Sounding the alarm for tourism research

MU president Prof. Karl Wöber spoke at an event organized by the Travel Industry Club Austria, the sister organization of the Travel Industry Club Germany, last Friday evening at the Le Meridian hotel in Vienna. The Travel Industry Club is a strongly growing network of tourism professionals with the objective to enhance the communication and enable collaborations within the industry. Approximately 60 participants listened to a panel of experts discussing recent trends in tourism research in Austria.

''Austria’s tourism experts complain that failures in politics and business start at the foundational research level. A 5.5 percent GDP-share and over 330,000 jobs in the tourism and leisure industry are apparently not sufficient for the public to finance a single Tourism and Leisure Studies research institute at a public university,'' they criticized. ''Austria can afford to finance universities with Guggenheim style architecture, but reduce the funds for tourism research.''

''Tourism research is a basis for innovation and ensuring competitiveness. According to the overall investment in research and development, we are very good compared to other European countries,'' said Statistics Austria expert Peter Laimer. However, it is very difficult to mark down the boundaries of tourism research as it is not defined as a separate scientific discipline - it’s just too interdisciplinary,’’ said Laimer. In Austria alone, all universities and non-university institutions may deal with tourism research, making it nearly impossible to find out where the tourism research expenditures "hide".

Prof. Wöber confirmed that there is a lot of research being done, but doubts whether it’s happening in tourism. ''One must also distinguish between applied and basic research,’’ he says, ''there is a lot of applied research currently being conducted, both at the university level and in technical colleges, however, little to no foundational research.'' This is reflected in the number of professors who are explicitly working on it (currently zero at public universities) or can be estimated by the number of employees who are financed by research funds. ''In recent years this became a huge problem for Austria," warned Wöber.

The director of the Research Department of the IMC TourismFACTORY at Fachhochschule Krems, Georg Christian Steckenbauer, put the importance of their own Tourism research institute into perspective.
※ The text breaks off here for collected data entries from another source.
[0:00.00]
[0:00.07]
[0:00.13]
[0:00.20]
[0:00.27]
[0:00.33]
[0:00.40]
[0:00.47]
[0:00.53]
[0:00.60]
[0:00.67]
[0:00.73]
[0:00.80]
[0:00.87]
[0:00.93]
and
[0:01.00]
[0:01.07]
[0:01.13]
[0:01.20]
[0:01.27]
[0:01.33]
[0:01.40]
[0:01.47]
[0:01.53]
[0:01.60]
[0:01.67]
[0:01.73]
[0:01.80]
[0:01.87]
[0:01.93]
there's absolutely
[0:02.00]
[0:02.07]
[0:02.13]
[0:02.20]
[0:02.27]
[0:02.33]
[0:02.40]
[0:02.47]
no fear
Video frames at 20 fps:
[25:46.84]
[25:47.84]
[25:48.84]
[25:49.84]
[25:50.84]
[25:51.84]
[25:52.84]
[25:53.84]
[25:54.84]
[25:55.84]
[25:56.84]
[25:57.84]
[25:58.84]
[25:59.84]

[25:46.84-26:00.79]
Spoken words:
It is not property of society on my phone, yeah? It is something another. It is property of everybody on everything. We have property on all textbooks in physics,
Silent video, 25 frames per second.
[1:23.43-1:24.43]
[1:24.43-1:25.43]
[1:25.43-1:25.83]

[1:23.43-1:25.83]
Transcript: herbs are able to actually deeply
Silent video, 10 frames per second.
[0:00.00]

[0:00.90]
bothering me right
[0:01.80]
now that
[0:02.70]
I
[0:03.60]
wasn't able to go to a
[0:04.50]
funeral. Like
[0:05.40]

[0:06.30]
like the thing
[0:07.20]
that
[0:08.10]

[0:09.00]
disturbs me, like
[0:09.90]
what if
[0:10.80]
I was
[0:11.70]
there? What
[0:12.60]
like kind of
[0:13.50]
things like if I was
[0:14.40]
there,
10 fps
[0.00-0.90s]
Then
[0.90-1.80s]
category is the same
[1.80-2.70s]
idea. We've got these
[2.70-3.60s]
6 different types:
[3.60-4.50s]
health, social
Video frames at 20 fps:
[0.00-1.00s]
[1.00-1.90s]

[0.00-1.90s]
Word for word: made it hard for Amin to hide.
He called for a pooling of existing resources and enhanced cooperation efforts, that the problems cannot be solved by one institute. ''The research is wide-ranging, but ultimately it's about the context of application in order to add value and marketability,'' said Steckenbauer. Both he and Daniela Wagner from the FH Wien see the need for action to improve public translations and communications of research results.

On the contrary, Prof. Wöber warned explicitly about the ‘decline of domestic tourism research’- not only politicians, the industry, and the media, but also the universities themselves are responsible. ''At the Vienna University of Economics (WU) there are 15 research institutes- why not one for tourism?’’ If the accomplishments of translation and communication services by researchers aren’t honored, they become meaningless for university rankings. ''The tyranny of numbers kills tourism research. Compared to other disciplines, tourism has a small research community, which leads to fewer publications with only marginal impact on university rankings. University boards support disciplines that improve their rankings – tourism is not among them. The question must be asked, 'with whom are public universities competing with?' High schools in Asia, North America and Australia are currently surpassing us in terms of tourism research.''

When Professor Josef Mazanec, currently lecturer at MU, retired from WU, the Chair for Tourism and Leisure was no longer filled. According to Prof. Wöber, Professor Mazanec supervised 84 dissertations between 1984 and 2011, where many graduates are now working in top management positions in the tourism industry. Since then, a tourism doctorate or PhD is only obtainable at MODUL University.

Prof. Wöber sees that Austria has a lot of catching-up to do. MODUL University’s plan in the coming years is to increase the student population from the current 450 to 1,000 students, with over 70 percent of the applicants coming from abroad. This increasing demand would also have consequences for the public university system: "There is nothing more practical than a good theory," emphasized Wöber. "It desperately needs dedicated funding resources for tourism research and its own program line; it would be a huge step and a signal to the tourism industry."